Erythrocytes, or red blood cells, transport oxygen from lungs to aerobically respiring cells and carry carbon dioxide wastes from them. Mammals lose their red blood cell nucleus when they mature, becoming flexible disks with a depression in the centre. Oxygen binds to the hemoglobin, which when stored takes up 98% of the human red blood cell. It is what makes the blood appear red.
A mature red blood cell has enough sugars and other molecules to live about 120 days.
What is a Cell Count?
A measure of the quantity of cells of one type per cubic millimeter of blood.
What are White Blood Cells?
Leukocytes, white blood cells, function in daily housekeeping activities and in defense. Some are phagocytes that engulf damaged, dead, or dying cells, or “nonself” chemicals. Some types sound alarms when viruses, bacteria, or other pathogens attack the body. They can differ in size, nuclear shape, and staining traits. Their numbers fluctuate with levels of activity and state of health. B cells and T cells are specialized for immune response.
What are Platelets?
Megakaryocytes are ten to fifteen times bigger than other blood cells that form in bone marrow, and they break up into platelets which are membrane-wrapped fragments of cytoplasm. One formed, a platelet can last five to nine days. They release substances that initiate blood clotting when activated.
What are Red Blood Cell Disorders?
Two few red blood cells or deformed one result in anemias. Oxygen delivery slows and metabolism falters.

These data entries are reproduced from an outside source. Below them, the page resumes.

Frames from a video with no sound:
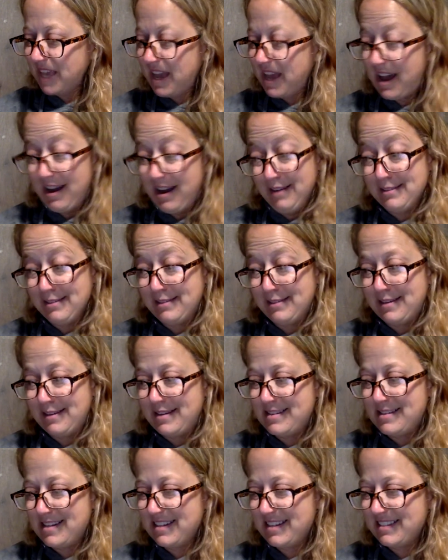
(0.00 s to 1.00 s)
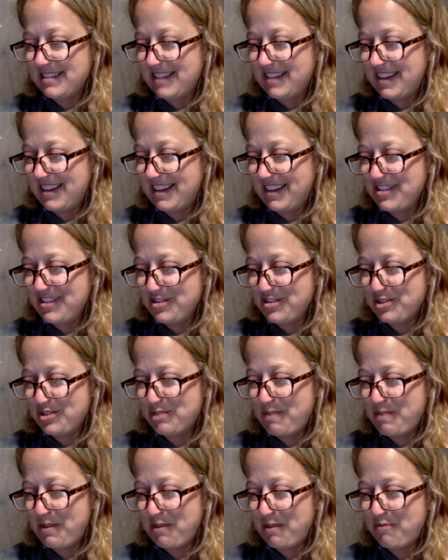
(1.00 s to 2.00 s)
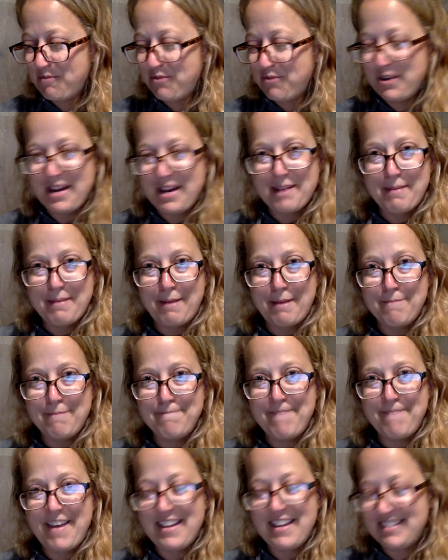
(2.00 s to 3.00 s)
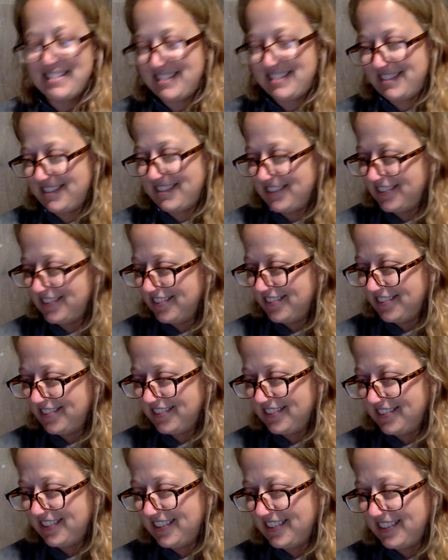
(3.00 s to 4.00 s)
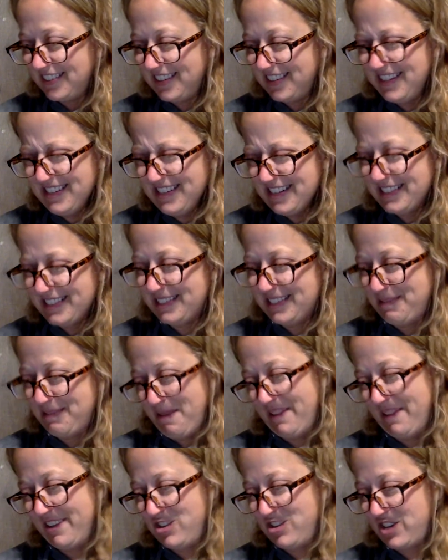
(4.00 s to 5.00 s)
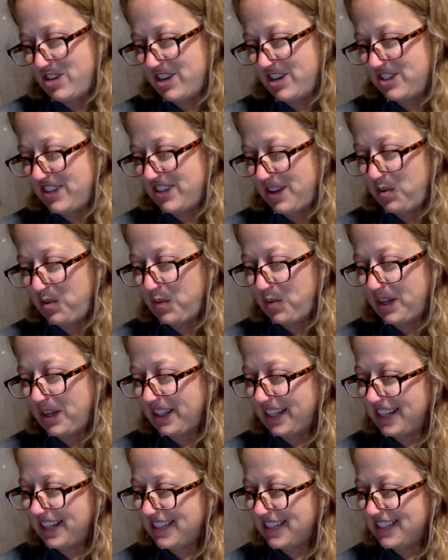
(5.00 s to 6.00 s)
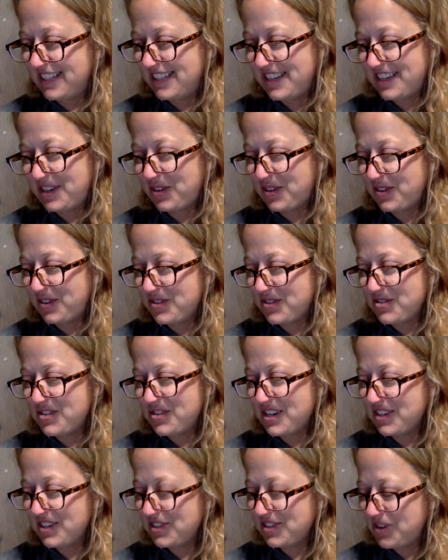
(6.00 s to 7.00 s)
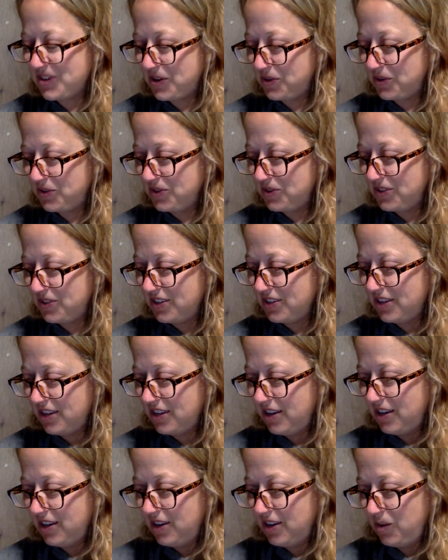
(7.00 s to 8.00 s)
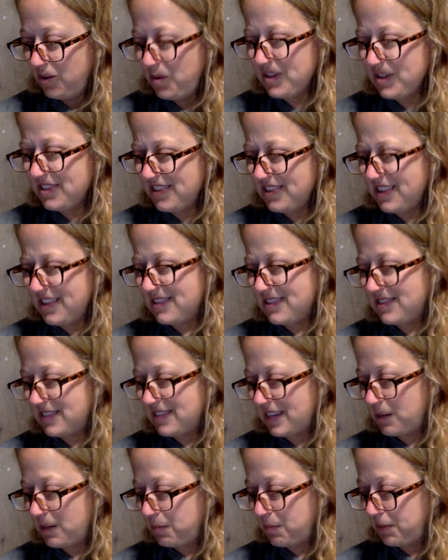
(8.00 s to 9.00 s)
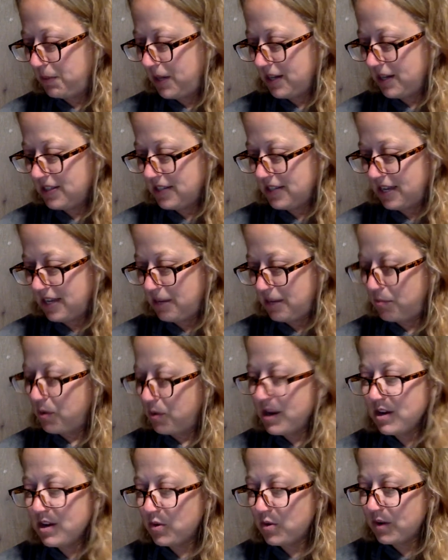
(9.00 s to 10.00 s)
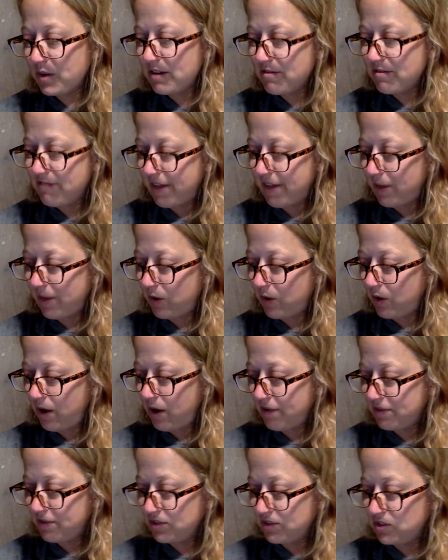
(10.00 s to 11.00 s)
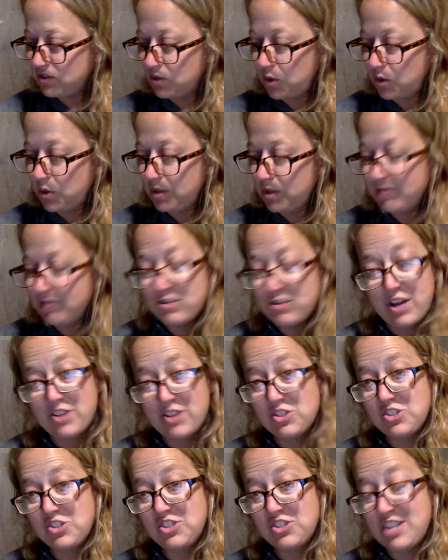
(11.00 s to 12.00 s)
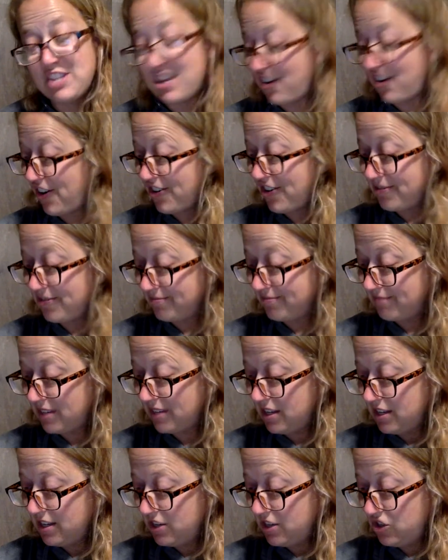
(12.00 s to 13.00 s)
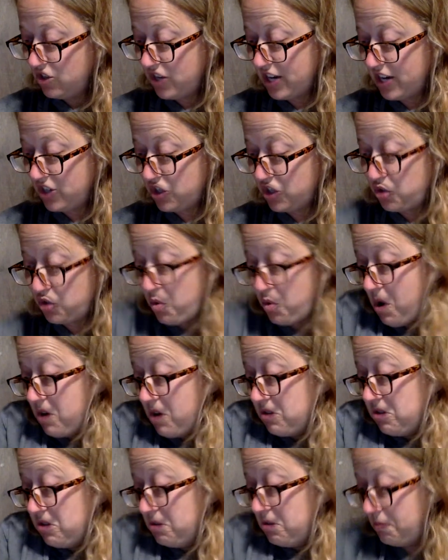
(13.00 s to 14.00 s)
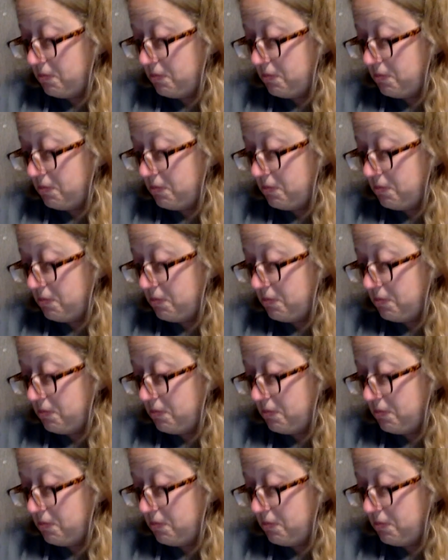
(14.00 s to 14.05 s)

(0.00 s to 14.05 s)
I'll say, Dink said. Get your smelly foot out of my face. It's not smelly, Josh said, wiggling his sneaker under Dink's nose. What's this? Dink plucked a bright green feather off the sole of Josh's sneaker. Josh shrugged.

Polycythemia is a condition in which there are too many red blood cells. It makes blood more viscous and elevates blood pressure.
What are White Blood Cell Disorders?
Epstein-Barr virus causes infectious mononucleosis, in which too many monocytes and lymphocytes form. It causes fatigue, muscle aches, low-grade fever, and sore throats.
What is Agglutination?
A normal defense response where proteins called antibodies bind foreign cells and make them form clumps that attract phagocytes. It’s important for blood donors to be the same blood type of the recipient, so that the body doesn’t attack the donated blood.
What is ABO Blood Typing?
A method of analyzing variations in one type of self marker on red blood cells. There are two markers, and the presence of them determines if you have A, B, AB, or O (no markers present).